Schools are ideally perceived as secure and safe environments. However, this may not be the case anymore.
As the nation faces escalated security concerns, so are all sectors of the society including schools and their immediate communities.
Inversely, budget for security systems or programs are either stagnant if not reduced. Our schools are also quick to suspend classes due to A(H1N1) pandemic scare, oftentimes without consulting the stakeholders, or their crisis management committee, if there is one created.
What should be bothering school administrators and parents should not only be the increasing higher-than-inflation-rate tuition increases and decreasing average test scores, but also the increasing number and seriousness of security-related incidents inside the campuses.
Studies conducted in the United States do not show a particular profile of students who commit crimes inside their campuses. However, psychologists and security professionals agree that tracking behavior of students is better that profiling. But behavior is affected by violence in music, movies, Internet, and video games. Violence at sport events are typical fare already.

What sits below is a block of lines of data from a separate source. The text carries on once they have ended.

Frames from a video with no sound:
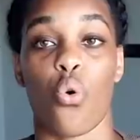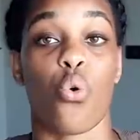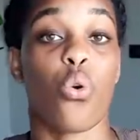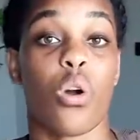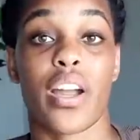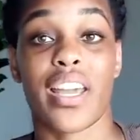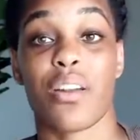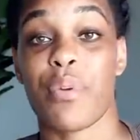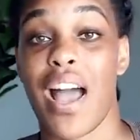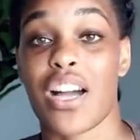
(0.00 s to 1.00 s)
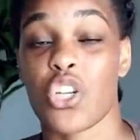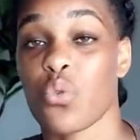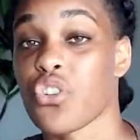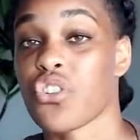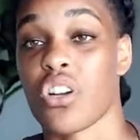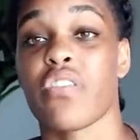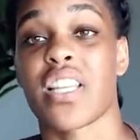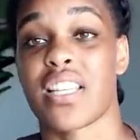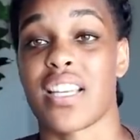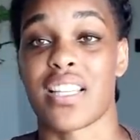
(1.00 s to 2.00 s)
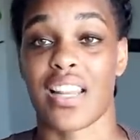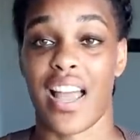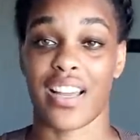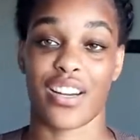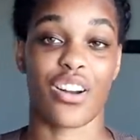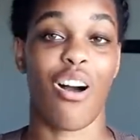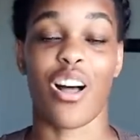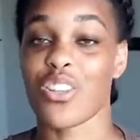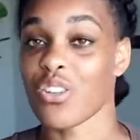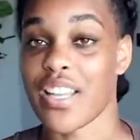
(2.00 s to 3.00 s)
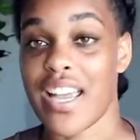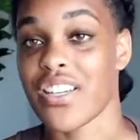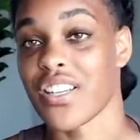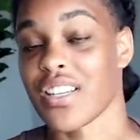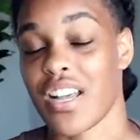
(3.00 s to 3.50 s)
Or it could be actual services like consultations.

Are we too focused on the big items like terrorism and crisis management that we have overlook the concerns of campus security and safety?

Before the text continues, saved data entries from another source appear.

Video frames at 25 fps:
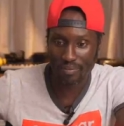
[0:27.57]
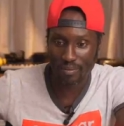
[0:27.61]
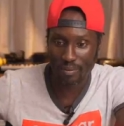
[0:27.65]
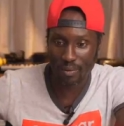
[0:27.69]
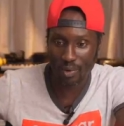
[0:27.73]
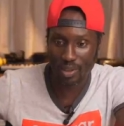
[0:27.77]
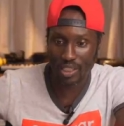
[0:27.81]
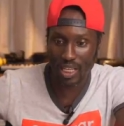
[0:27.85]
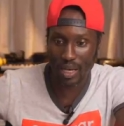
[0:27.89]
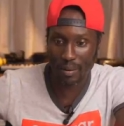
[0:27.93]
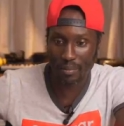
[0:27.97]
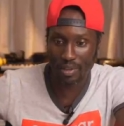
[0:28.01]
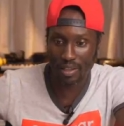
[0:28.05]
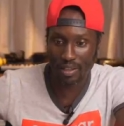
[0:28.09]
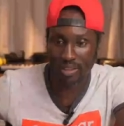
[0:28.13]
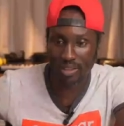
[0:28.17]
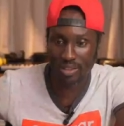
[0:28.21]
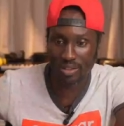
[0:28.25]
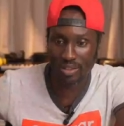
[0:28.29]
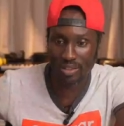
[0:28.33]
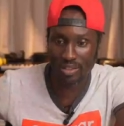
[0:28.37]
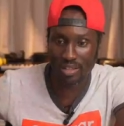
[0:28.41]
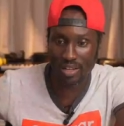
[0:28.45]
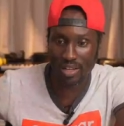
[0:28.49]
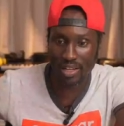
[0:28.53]
What's happening? You
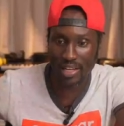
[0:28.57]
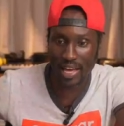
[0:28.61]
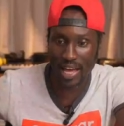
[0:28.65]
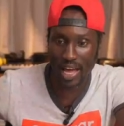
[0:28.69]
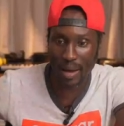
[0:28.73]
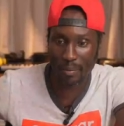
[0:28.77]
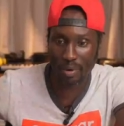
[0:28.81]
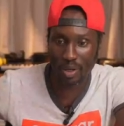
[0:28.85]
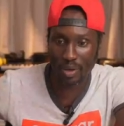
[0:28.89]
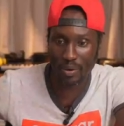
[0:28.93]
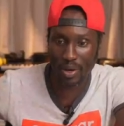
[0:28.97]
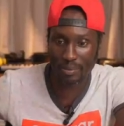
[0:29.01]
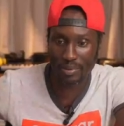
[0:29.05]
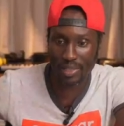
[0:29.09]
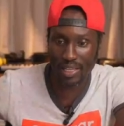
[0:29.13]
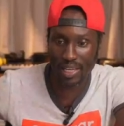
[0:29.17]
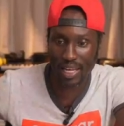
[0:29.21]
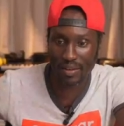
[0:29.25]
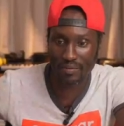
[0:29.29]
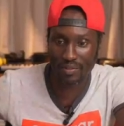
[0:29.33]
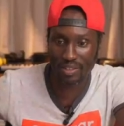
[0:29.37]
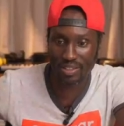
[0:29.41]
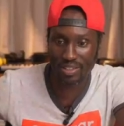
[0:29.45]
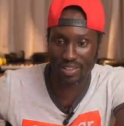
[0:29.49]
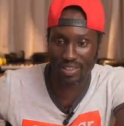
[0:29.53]
did turn the amp all the way up to
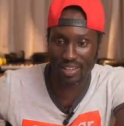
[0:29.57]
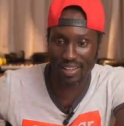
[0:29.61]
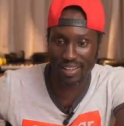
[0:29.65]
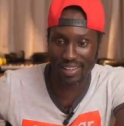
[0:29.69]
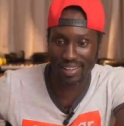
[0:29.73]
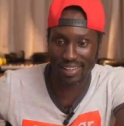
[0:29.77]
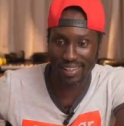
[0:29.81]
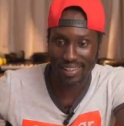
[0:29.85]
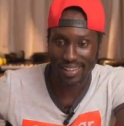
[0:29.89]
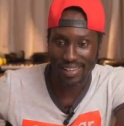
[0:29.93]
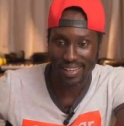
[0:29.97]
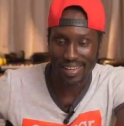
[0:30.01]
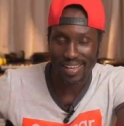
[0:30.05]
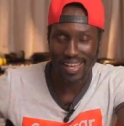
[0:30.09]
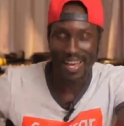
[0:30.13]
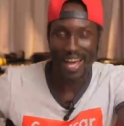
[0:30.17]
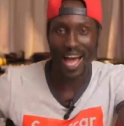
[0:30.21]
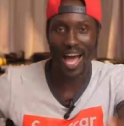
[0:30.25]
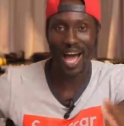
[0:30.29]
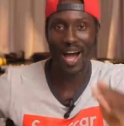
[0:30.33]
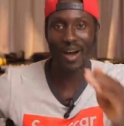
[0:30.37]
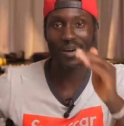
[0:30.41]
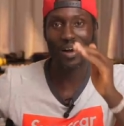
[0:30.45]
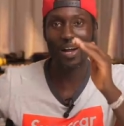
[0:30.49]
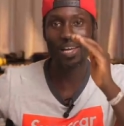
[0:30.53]
11 today.
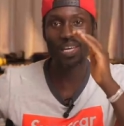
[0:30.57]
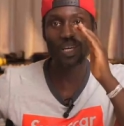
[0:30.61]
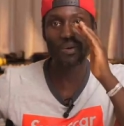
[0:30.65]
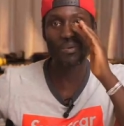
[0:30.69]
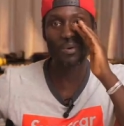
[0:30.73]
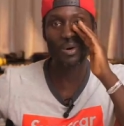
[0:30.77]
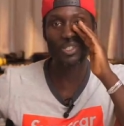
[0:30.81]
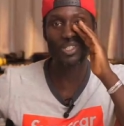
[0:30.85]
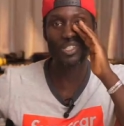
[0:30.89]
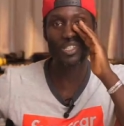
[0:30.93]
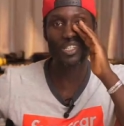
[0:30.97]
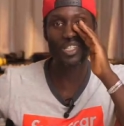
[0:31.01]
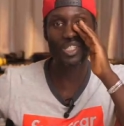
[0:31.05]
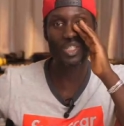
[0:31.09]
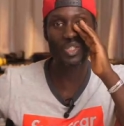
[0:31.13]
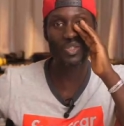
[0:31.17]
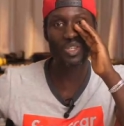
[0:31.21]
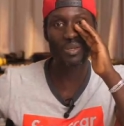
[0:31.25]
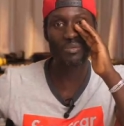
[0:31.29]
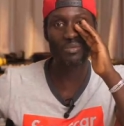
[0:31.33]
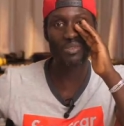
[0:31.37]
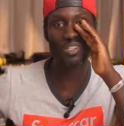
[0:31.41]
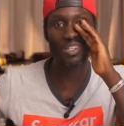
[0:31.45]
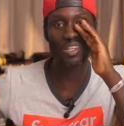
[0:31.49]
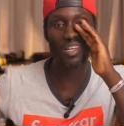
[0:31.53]
How are you watching the
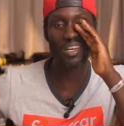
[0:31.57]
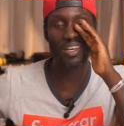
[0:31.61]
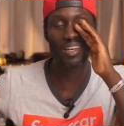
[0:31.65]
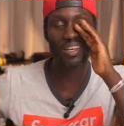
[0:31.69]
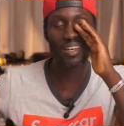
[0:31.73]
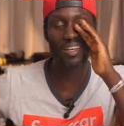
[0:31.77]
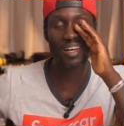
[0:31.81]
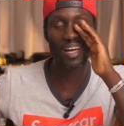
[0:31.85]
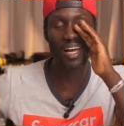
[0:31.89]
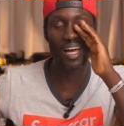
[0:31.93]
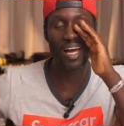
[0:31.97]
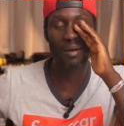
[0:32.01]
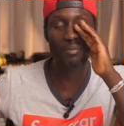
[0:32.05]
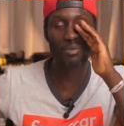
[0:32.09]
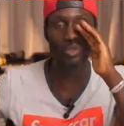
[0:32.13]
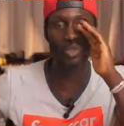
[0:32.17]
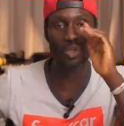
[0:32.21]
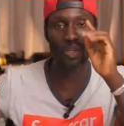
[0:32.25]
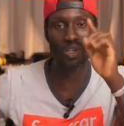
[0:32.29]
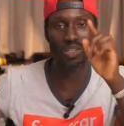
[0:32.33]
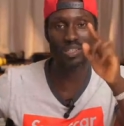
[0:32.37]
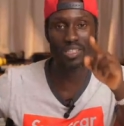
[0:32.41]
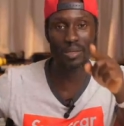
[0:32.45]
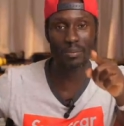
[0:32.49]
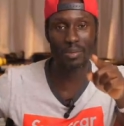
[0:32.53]
stream today? I'm
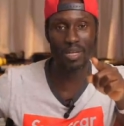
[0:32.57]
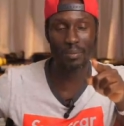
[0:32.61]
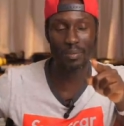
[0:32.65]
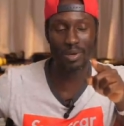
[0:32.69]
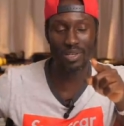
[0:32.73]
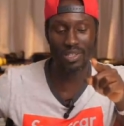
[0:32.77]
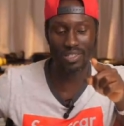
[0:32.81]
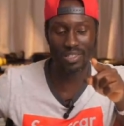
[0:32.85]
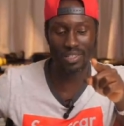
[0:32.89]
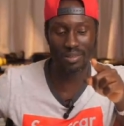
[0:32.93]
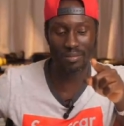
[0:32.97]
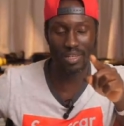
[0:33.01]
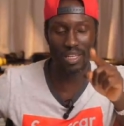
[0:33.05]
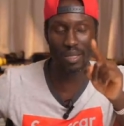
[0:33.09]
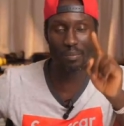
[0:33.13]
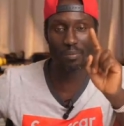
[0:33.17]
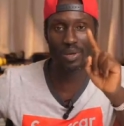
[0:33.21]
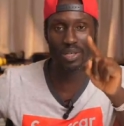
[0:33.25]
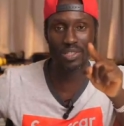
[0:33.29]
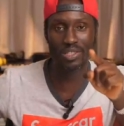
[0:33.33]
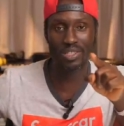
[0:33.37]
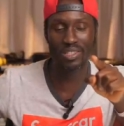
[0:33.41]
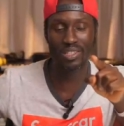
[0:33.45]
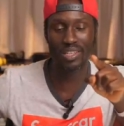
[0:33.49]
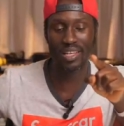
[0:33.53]
sure you send me the pictures the
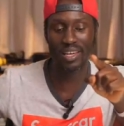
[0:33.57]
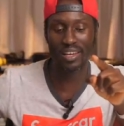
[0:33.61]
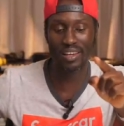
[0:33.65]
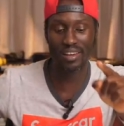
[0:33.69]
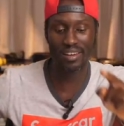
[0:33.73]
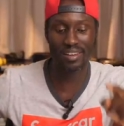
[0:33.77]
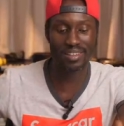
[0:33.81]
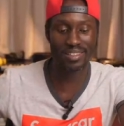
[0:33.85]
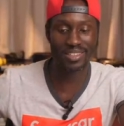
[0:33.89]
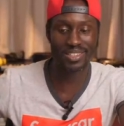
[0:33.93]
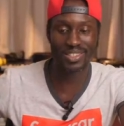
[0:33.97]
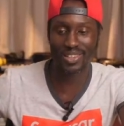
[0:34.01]
pictures later.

Good for big schools in Metro Manila if they have professionals who head their security and safety departments. The current president of Campus Security Management Association of the Philippines, Rico de Guzman, has the passion to make campus security as a specialized field.
But what about the rest of the schools? Is security management left to school administrators and to the fast few men around? This dawned upon me when my daughter reported to me months ago that her digital camera was stolen inside her school’s grounds, specifically, just within the confines of two classrooms. She insisted that it was not simply misplaced or lost because she exercised due care to her priceless photos.
I was tempted to fly home to investigate; she told me instead that her school principal is investigating the case already and no need for me to “get involved.” I just wondered how would the principal handle the task when he may lack training and experience on how to conduct an investigation.
But can a police or security investigator handle investigation of high school students and school premises? Most, if not all, crimes inside school campuses are committed by insiders — students, faculty members and staff even.
The unfortunate incident that occurred inside the Ateneo campus where small children were accidentally ran over by a speeding van, killing a 10-year boy still bothers me. We have public elementary schools along the deadly highways with no shoulders and sidewalks.
It is high time that we as parents look into how our schools are protecting our children while inside their campuses. Hereon, SecurityMatters will maintain a section for Campus Security. We believe that the topics we cover in this issue are merely a fraction of the myriad of security concerns affecting students, schools, and their immediate communities.